Required action: Restate each line of the listing exactly, without carrying over any pictures.

▼

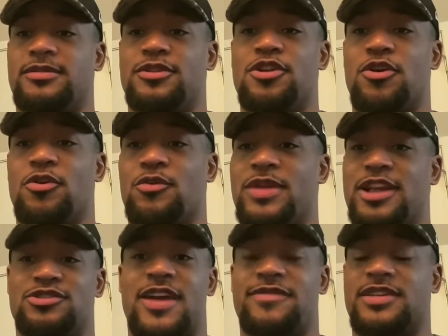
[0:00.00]
you know, when they
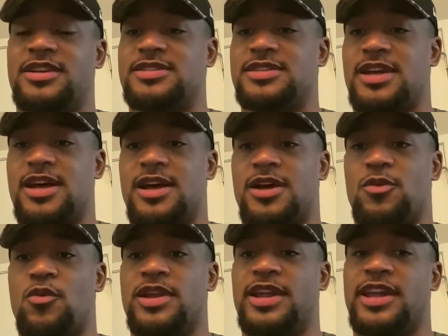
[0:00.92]
drafted us, uh,
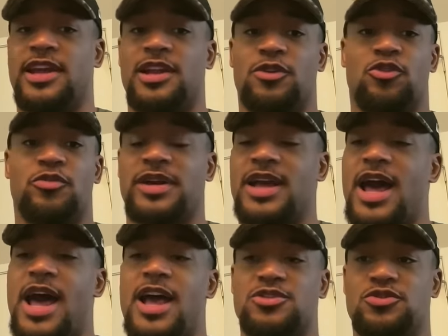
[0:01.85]
wanted to get a group of
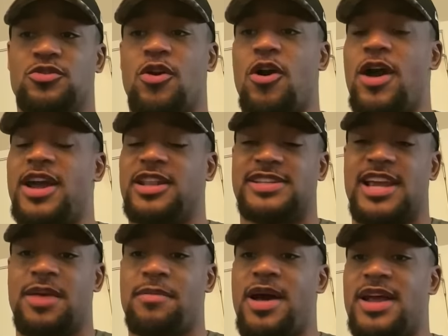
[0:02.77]
guys who all had the
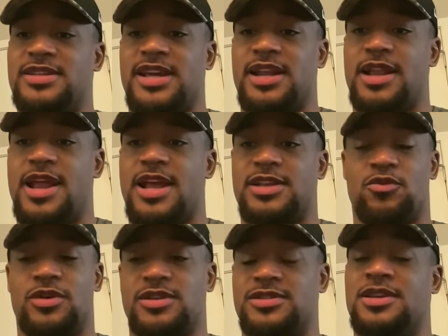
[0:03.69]
same mindset, and that
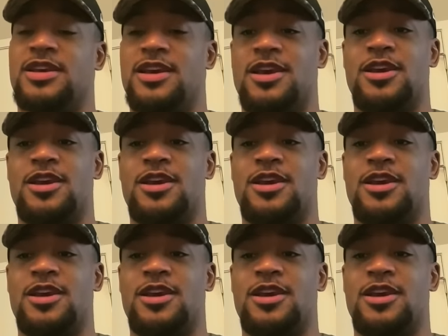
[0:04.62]
was,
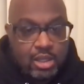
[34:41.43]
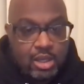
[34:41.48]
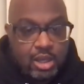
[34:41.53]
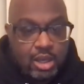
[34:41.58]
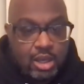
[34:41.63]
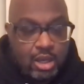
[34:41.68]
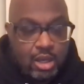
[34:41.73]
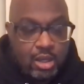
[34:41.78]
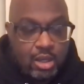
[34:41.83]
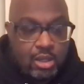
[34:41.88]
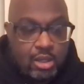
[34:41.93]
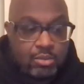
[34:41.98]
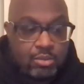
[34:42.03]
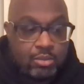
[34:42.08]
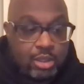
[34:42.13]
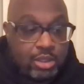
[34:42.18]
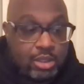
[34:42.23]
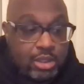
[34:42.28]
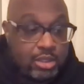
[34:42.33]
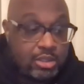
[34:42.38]

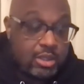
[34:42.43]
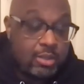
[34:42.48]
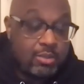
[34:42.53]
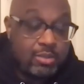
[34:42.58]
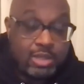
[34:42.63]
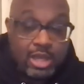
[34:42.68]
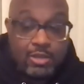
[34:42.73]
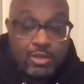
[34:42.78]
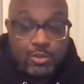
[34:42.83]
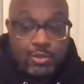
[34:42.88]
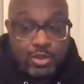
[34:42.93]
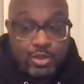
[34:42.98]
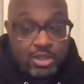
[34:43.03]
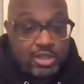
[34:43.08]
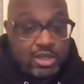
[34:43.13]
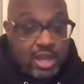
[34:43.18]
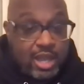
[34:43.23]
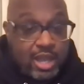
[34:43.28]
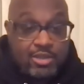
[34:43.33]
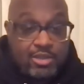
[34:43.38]
Um, and then sometimes we're
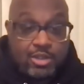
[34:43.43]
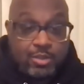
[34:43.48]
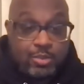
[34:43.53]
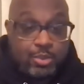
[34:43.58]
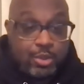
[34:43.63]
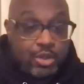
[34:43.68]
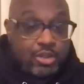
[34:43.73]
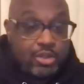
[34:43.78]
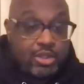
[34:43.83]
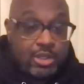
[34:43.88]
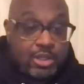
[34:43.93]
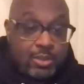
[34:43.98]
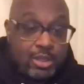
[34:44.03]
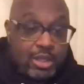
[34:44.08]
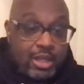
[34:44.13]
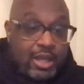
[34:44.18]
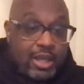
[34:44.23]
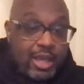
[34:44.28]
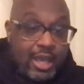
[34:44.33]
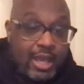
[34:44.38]
just an extra person to be
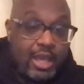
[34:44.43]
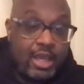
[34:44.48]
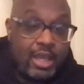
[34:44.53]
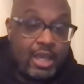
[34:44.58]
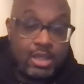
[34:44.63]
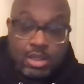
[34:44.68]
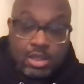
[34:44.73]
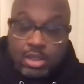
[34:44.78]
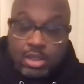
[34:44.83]
like, hey,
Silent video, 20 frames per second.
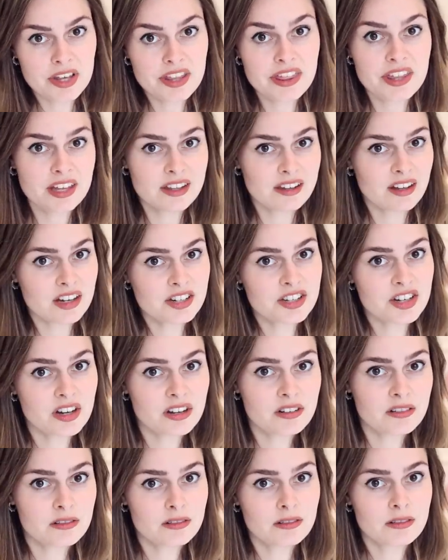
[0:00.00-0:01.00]
I think, that I
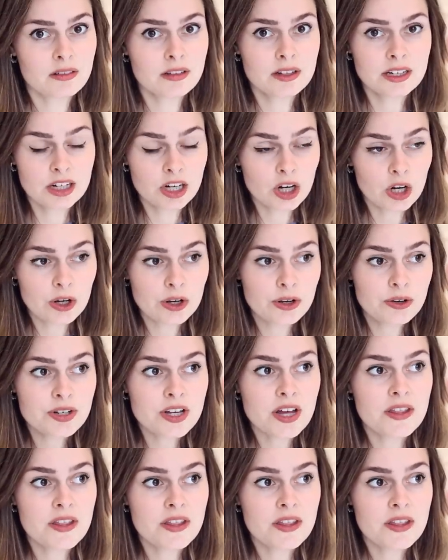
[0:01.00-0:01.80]
don't include.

▲

Answer box:
[0:00.00]
you know, when they
[0:00.92]
drafted us, uh,
[0:01.85]
wanted to get a group of
[0:02.77]
guys who all had the
[0:03.69]
same mindset, and that
[0:04.62]
was,
[34:41.43]
[34:41.48]
[34:41.53]
[34:41.58]
[34:41.63]
[34:41.68]
[34:41.73]
[34:41.78]
[34:41.83]
[34:41.88]
[34:41.93]
[34:41.98]
[34:42.03]
[34:42.08]
[34:42.13]
[34:42.18]
[34:42.23]
[34:42.28]
[34:42.33]
[34:42.38]

[34:42.43]
[34:42.48]
[34:42.53]
[34:42.58]
[34:42.63]
[34:42.68]
[34:42.73]
[34:42.78]
[34:42.83]
[34:42.88]
[34:42.93]
[34:42.98]
[34:43.03]
[34:43.08]
[34:43.13]
[34:43.18]
[34:43.23]
[34:43.28]
[34:43.33]
[34:43.38]
Um, and then sometimes we're
[34:43.43]
[34:43.48]
[34:43.53]
[34:43.58]
[34:43.63]
[34:43.68]
[34:43.73]
[34:43.78]
[34:43.83]
[34:43.88]
[34:43.93]
[34:43.98]
[34:44.03]
[34:44.08]
[34:44.13]
[34:44.18]
[34:44.23]
[34:44.28]
[34:44.33]
[34:44.38]
just an extra person to be
[34:44.43]
[34:44.48]
[34:44.53]
[34:44.58]
[34:44.63]
[34:44.68]
[34:44.73]
[34:44.78]
[34:44.83]
like, hey,
Silent video, 20 frames per second.
[0:00.00-0:01.00]
I think, that I
[0:01.00-0:01.80]
don't include.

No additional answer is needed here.